ただ思い出してみると私が幼かったころテレビでドリフターズやひょうきん族などを見ていると、世のご老人方は「あんな馬鹿みたいなものを見るな」とか「あの人たちは馬鹿なんだよ」言っていたような気がします。
その後もとんねるずなどが活躍するようになると「あの人たちは遊んで暮らしている」というような大人の声を聞いたこともあります。
今でこそお笑いの人たちが売れない下積み時代にどんな苦労をしたのかとか、どれほどの努力をして面白いことをしているのかということがピックアップされるようになったので、私たちも表舞台ではないところまで知れるようになりました。
ただそういうことが取り上げられなかった時代にはまさに見たままで、「あの人は馬鹿なんだ」とか「遊びで仕事をしている」と簡単に考えていたのだと思います。
それで、こういう「誤解」というか、目に見える部分だけを抜き出して誰かを批判することというのは自分たちも日常的にけっこうやりがちなことなんですよね。
特にうまくいっている(ように見える)人や、人よりも目立つ人はそういう対象になりやすい。「あの人は儲けるのがうまい」とか「自分だけよければいいと思っているんだ」とか、なんかそんなことを言われてしまう。
それで、そういうことを言う時というのは、実は自分はその相手のことをよく知らないまま言っていたりします。志村けんさんの例で言うとテレビでコミカルに演じている部分しか見ていなくて、その裏の苦労とか苦悩を知らないまま批判をするのです。だけどその裏の部分を見てしまうと簡単には批判できなくなりますよね。
つまり人は「知らないことに関してはいくらでも簡単に批判しちゃう」ことがあるんです。

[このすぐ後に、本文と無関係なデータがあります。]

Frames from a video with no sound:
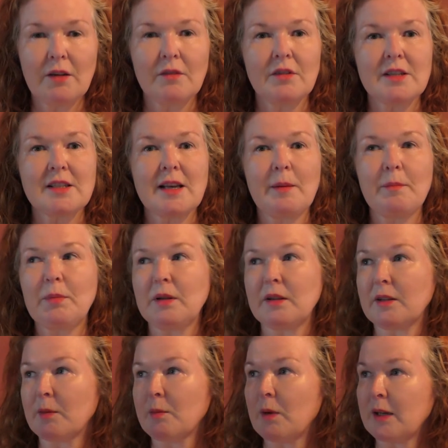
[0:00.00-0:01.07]
For example,
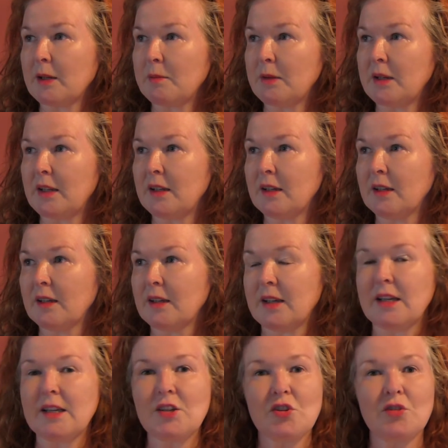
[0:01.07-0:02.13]
there might be
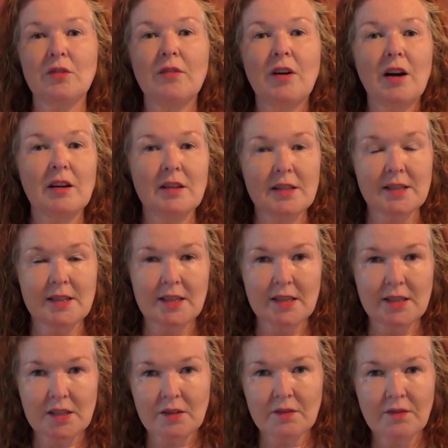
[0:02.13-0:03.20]
a history of heart
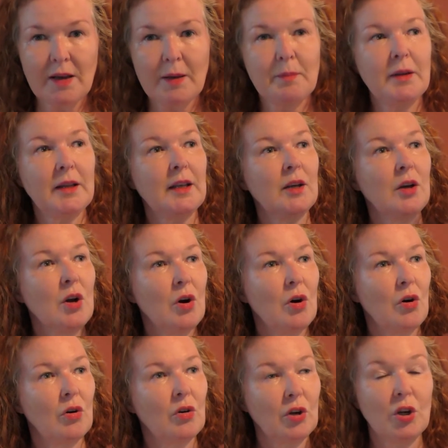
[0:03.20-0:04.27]
disease in the family,
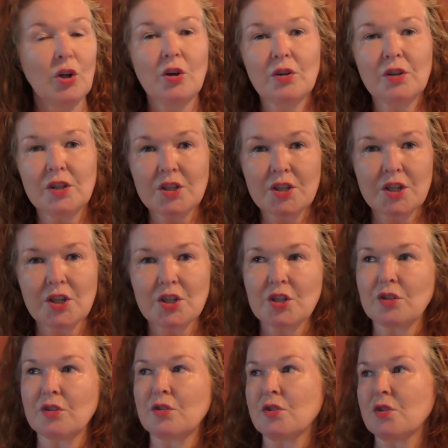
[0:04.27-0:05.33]
or lung
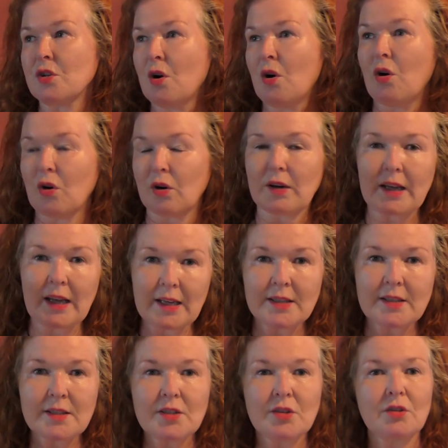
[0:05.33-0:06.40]
conditions, or
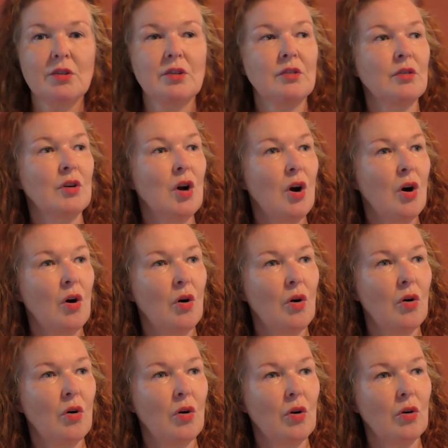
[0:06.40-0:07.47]
cancer,
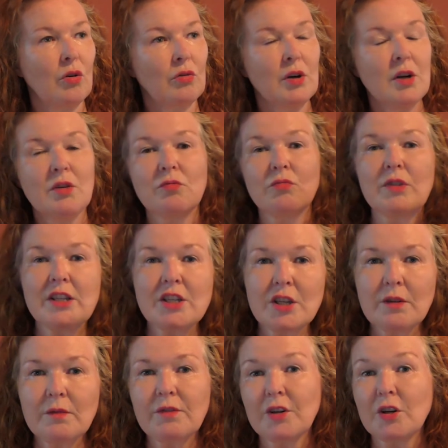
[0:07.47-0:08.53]
or
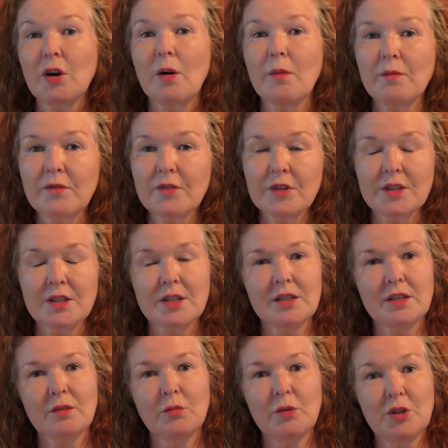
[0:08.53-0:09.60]
reaching for comfort,
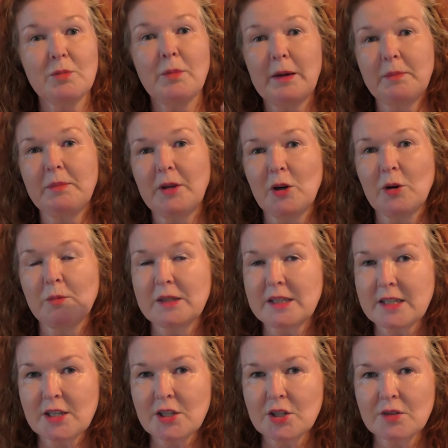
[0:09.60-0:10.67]
which might become
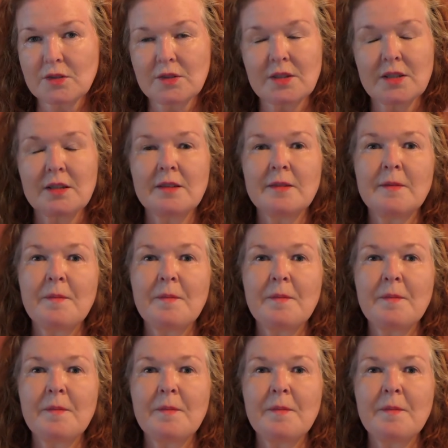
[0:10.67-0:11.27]
addictions.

知らないからこそ一方的に自分の都合のいい見方で人のことを批判してしまう。だけど物事というのは一つの側面がすべてではなく、いろんな角度から見なければわかるものではありません。
そこを見ないまま簡単に人を批判することにどれほど意味があるのか。もっと言えばそんな風に人を批判できるほど自分という人間が出来上がっているのか。

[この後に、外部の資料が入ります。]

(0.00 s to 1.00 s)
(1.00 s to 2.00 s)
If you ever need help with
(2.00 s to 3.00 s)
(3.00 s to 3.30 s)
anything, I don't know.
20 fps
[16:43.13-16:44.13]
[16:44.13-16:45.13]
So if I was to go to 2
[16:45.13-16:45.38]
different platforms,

そういうことを考えていなければ世の中はよく知らないままの悪口であふれかえってしまいますし、現にSNSの中ではそのようなことが起きているようです。
だから「知らない」ということはある意味無敵なんですね。言いたい放題言えてしまう。だけど無敵に酔いしれてずけずけ進んでいくと、ある時見えていなかった部分を見た時に自分の考えの足らなさを思い知らされることになります。
そうならないためには目に見えないところを考える想像力と、自分のできない努力をしている人に対する敬いや憧れの心が必要なのだと思います。
悪口や簡単な批判をしない。今年1年の目標にしてもいいですね。まずは1年とは言わず、今日1日、この1週間を目標に積み上げていきましょう。
今週も最後まで読んでいただきありがとうございました。